BEGIN Given records
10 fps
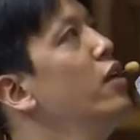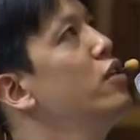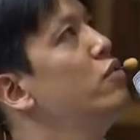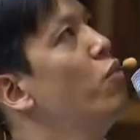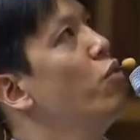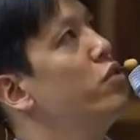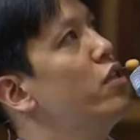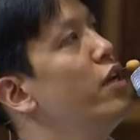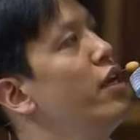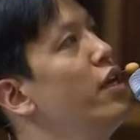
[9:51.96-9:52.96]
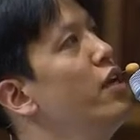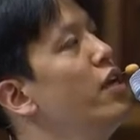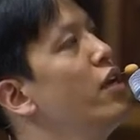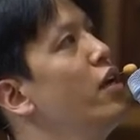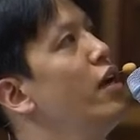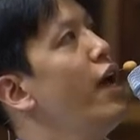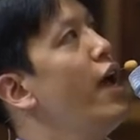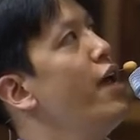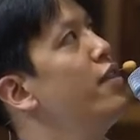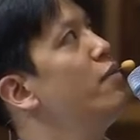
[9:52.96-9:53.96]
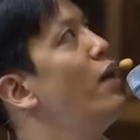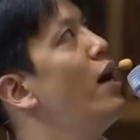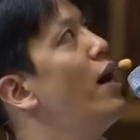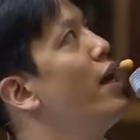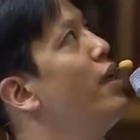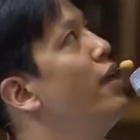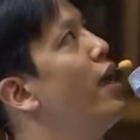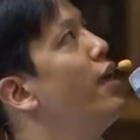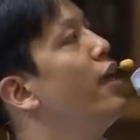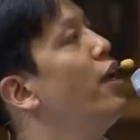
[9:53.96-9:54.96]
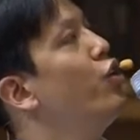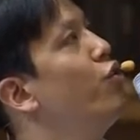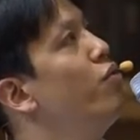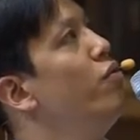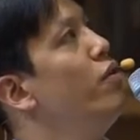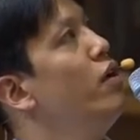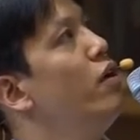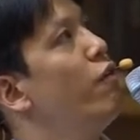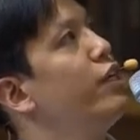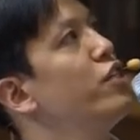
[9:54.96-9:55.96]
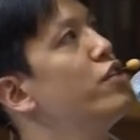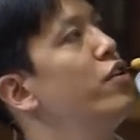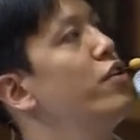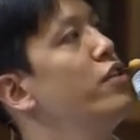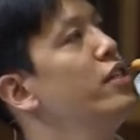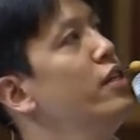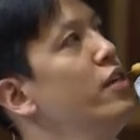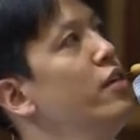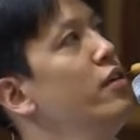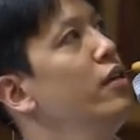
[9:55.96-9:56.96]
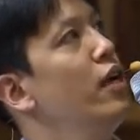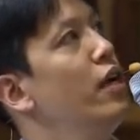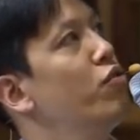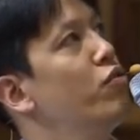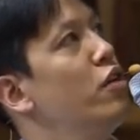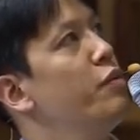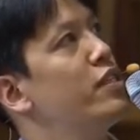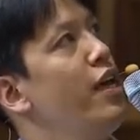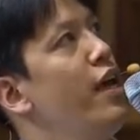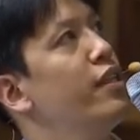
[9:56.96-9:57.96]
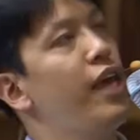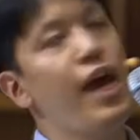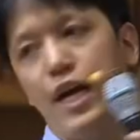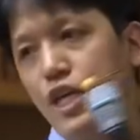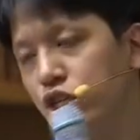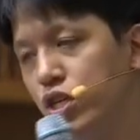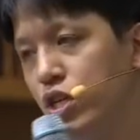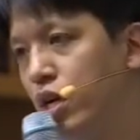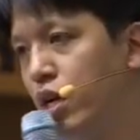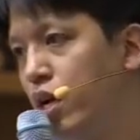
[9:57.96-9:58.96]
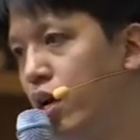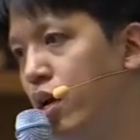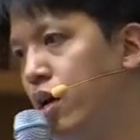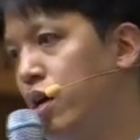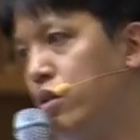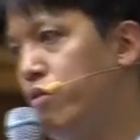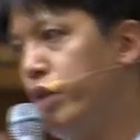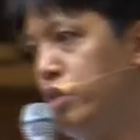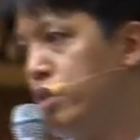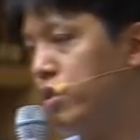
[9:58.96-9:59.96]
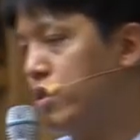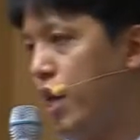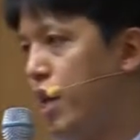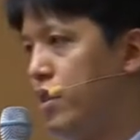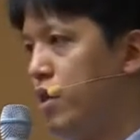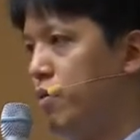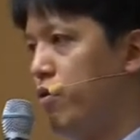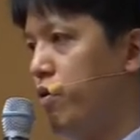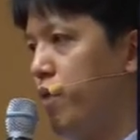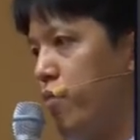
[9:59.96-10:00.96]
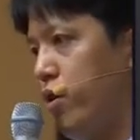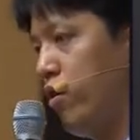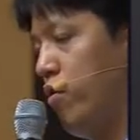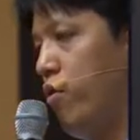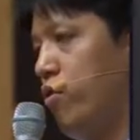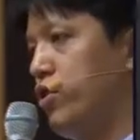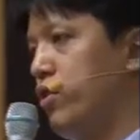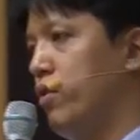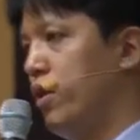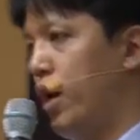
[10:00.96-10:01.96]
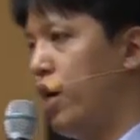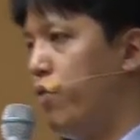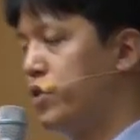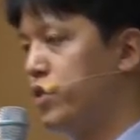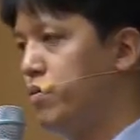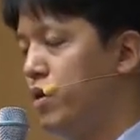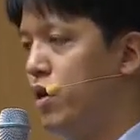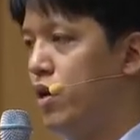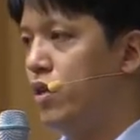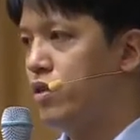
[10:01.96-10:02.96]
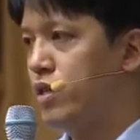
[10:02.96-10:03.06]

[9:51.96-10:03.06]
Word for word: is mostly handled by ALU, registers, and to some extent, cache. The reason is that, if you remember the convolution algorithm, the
END Given records
BEGIN Given records
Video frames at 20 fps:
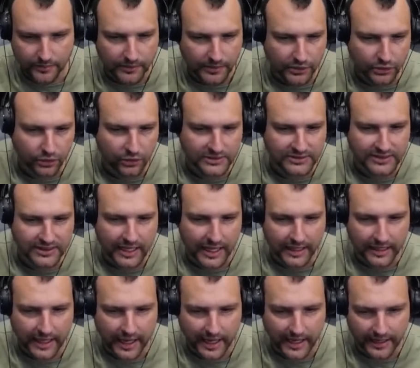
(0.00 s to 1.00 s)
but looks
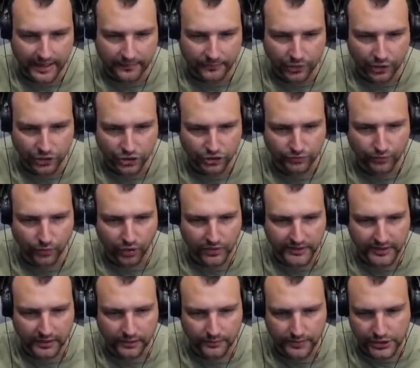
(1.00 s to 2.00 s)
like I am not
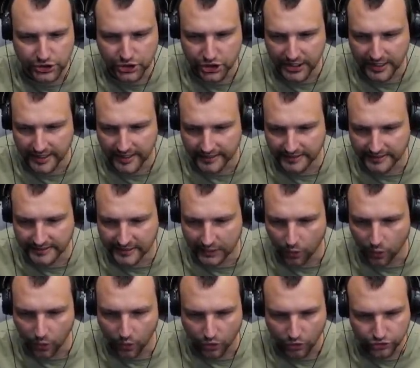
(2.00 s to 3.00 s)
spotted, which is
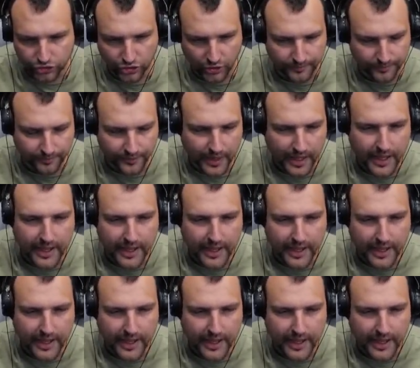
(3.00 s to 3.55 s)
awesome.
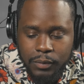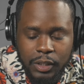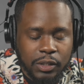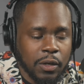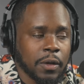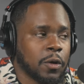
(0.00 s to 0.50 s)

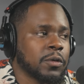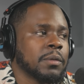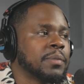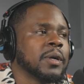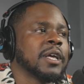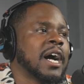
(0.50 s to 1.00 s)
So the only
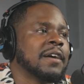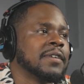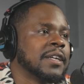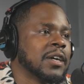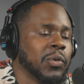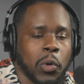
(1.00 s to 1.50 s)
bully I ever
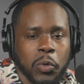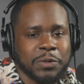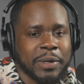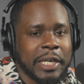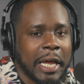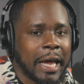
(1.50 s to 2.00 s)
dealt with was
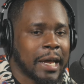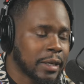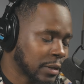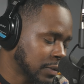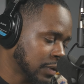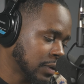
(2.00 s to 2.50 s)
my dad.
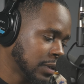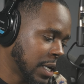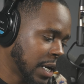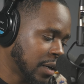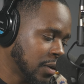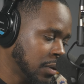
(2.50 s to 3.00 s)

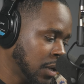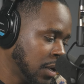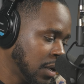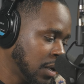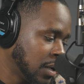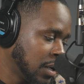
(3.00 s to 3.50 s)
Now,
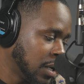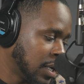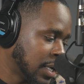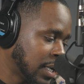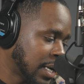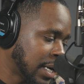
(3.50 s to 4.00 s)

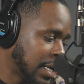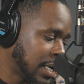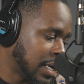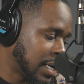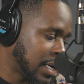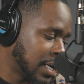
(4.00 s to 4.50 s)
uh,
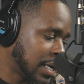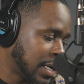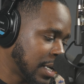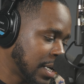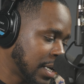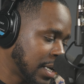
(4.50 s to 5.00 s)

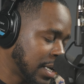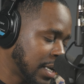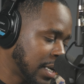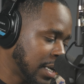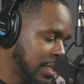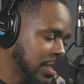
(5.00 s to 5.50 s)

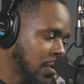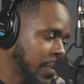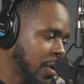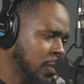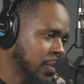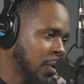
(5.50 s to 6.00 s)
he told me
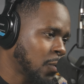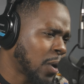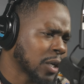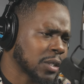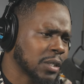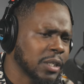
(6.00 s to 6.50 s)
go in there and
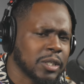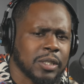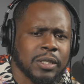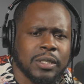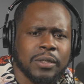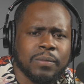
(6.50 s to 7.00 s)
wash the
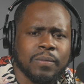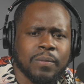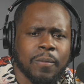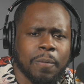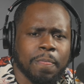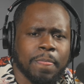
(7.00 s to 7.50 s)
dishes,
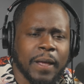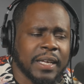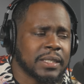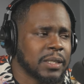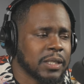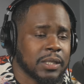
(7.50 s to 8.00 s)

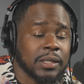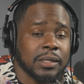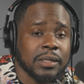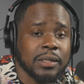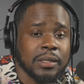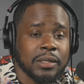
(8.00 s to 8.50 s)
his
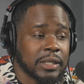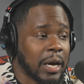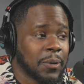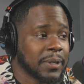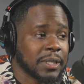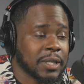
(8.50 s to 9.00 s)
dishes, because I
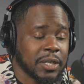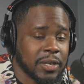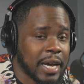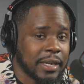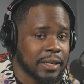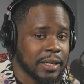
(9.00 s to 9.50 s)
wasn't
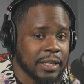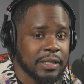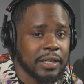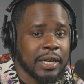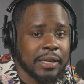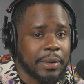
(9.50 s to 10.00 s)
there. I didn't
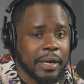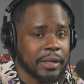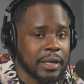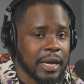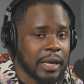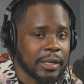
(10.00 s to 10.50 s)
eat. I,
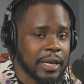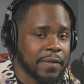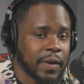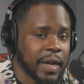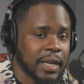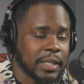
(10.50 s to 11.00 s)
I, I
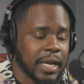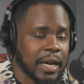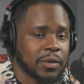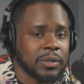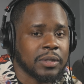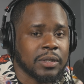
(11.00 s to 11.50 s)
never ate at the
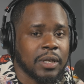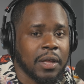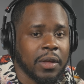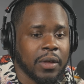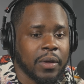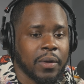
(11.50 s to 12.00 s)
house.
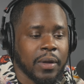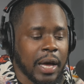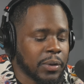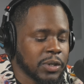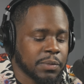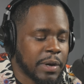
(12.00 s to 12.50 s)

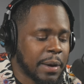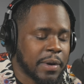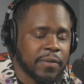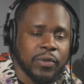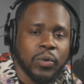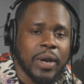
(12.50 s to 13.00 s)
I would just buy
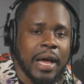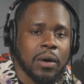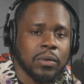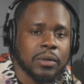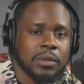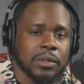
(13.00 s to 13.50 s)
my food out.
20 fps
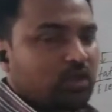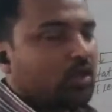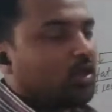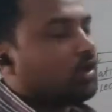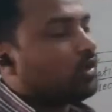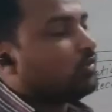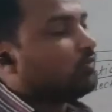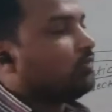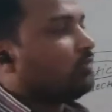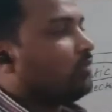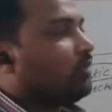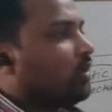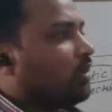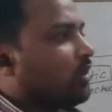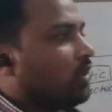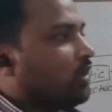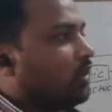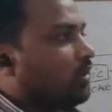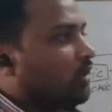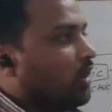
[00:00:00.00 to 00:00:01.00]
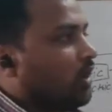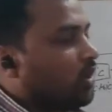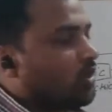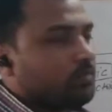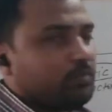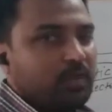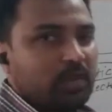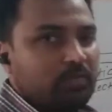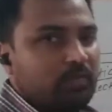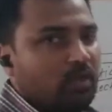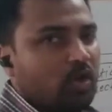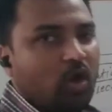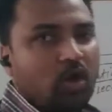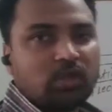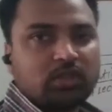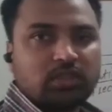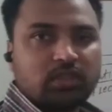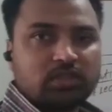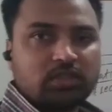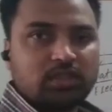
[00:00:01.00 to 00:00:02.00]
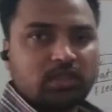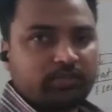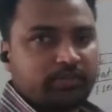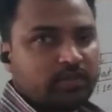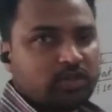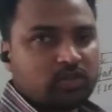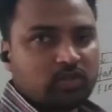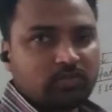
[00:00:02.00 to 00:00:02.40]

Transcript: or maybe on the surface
END Given records
BEGIN Given records
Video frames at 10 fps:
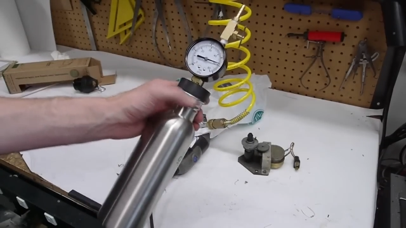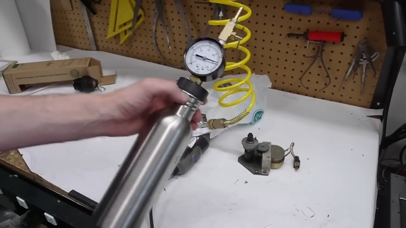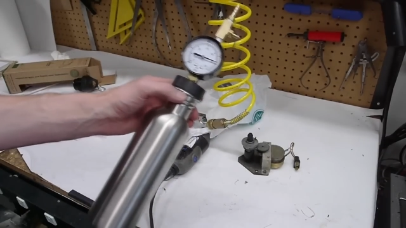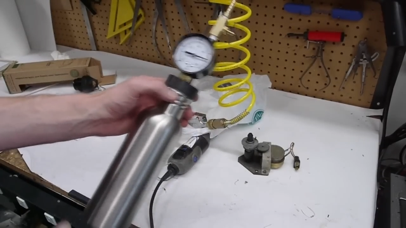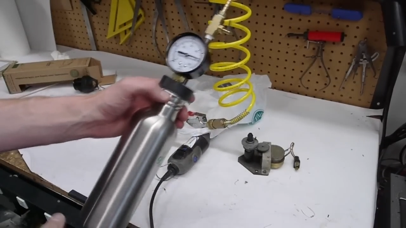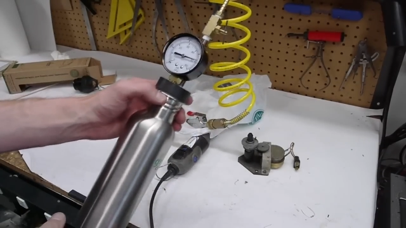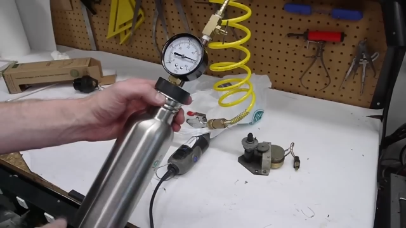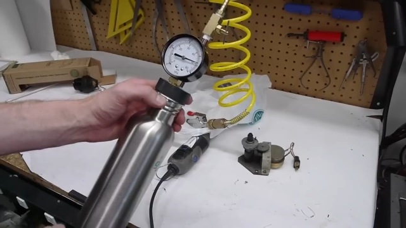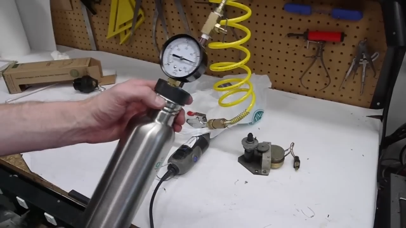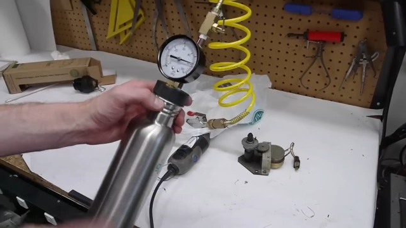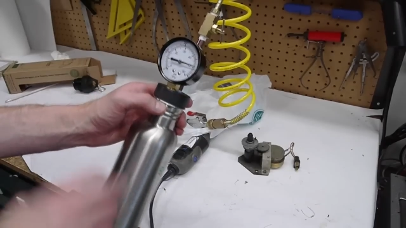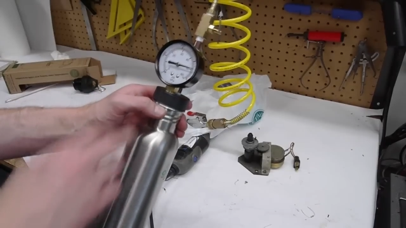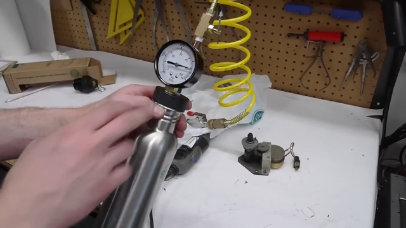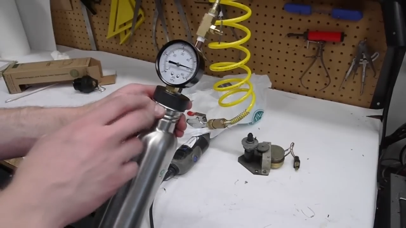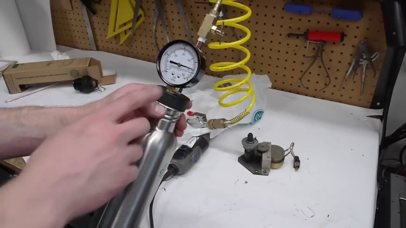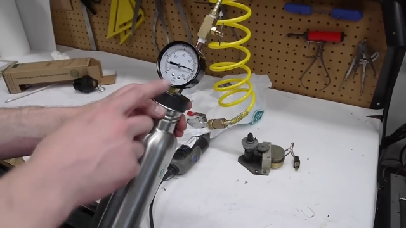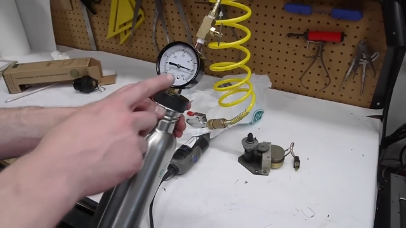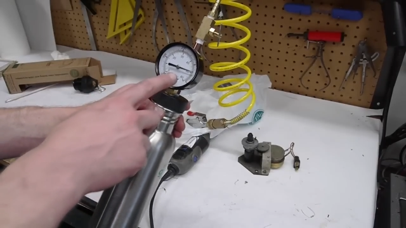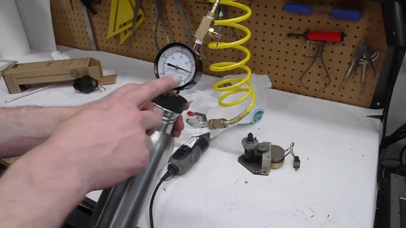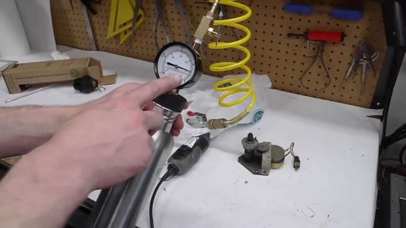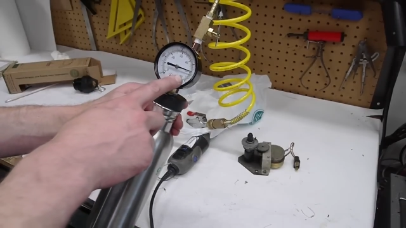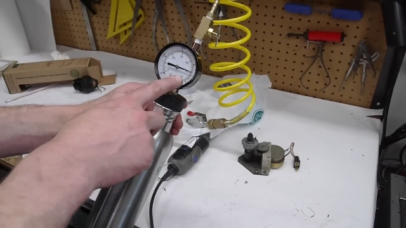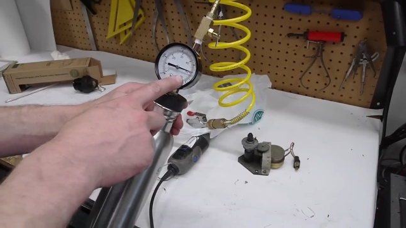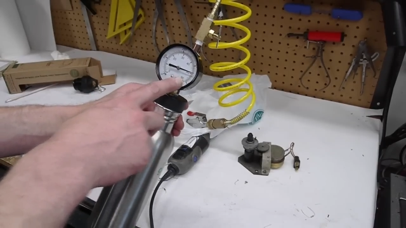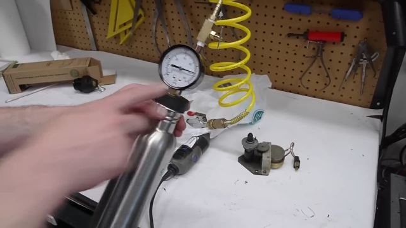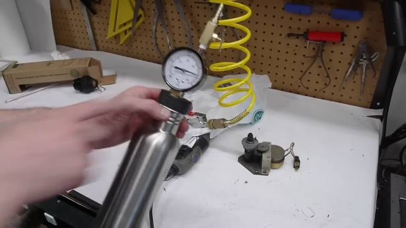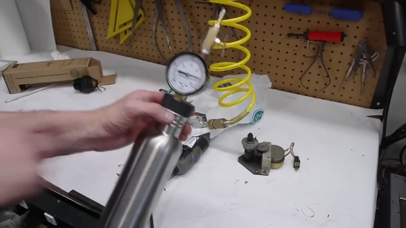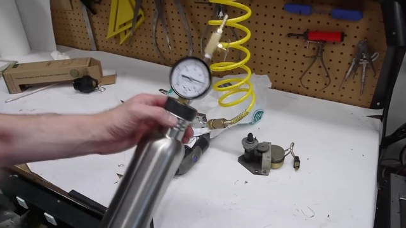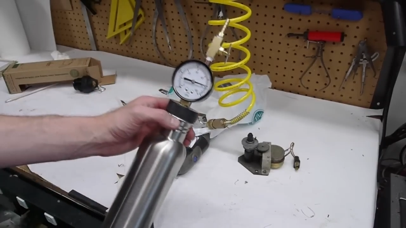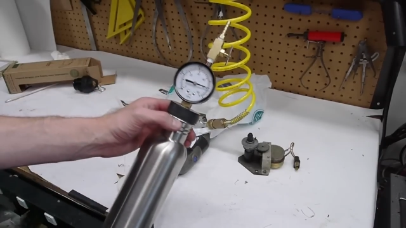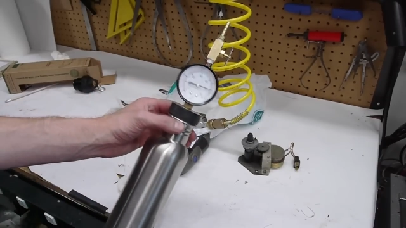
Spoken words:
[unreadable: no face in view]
END Given records
§ **Prompt**
From the records above, copy only the lines running from the line containing "[9:58.96-9:59.96]" to the line containing "Word for word: is", both ends included. Leave the pictures out.

§ **Response**
[9:58.96-9:59.96]
[9:59.96-10:00.96]
[10:00.96-10:01.96]
[10:01.96-10:02.96]
[10:02.96-10:03.06]

[9:51.96-10:03.06]
Word for word: is mostly handled by ALU, registers, and to some extent, cache. The reason is that, if you remember the convolution algorithm, the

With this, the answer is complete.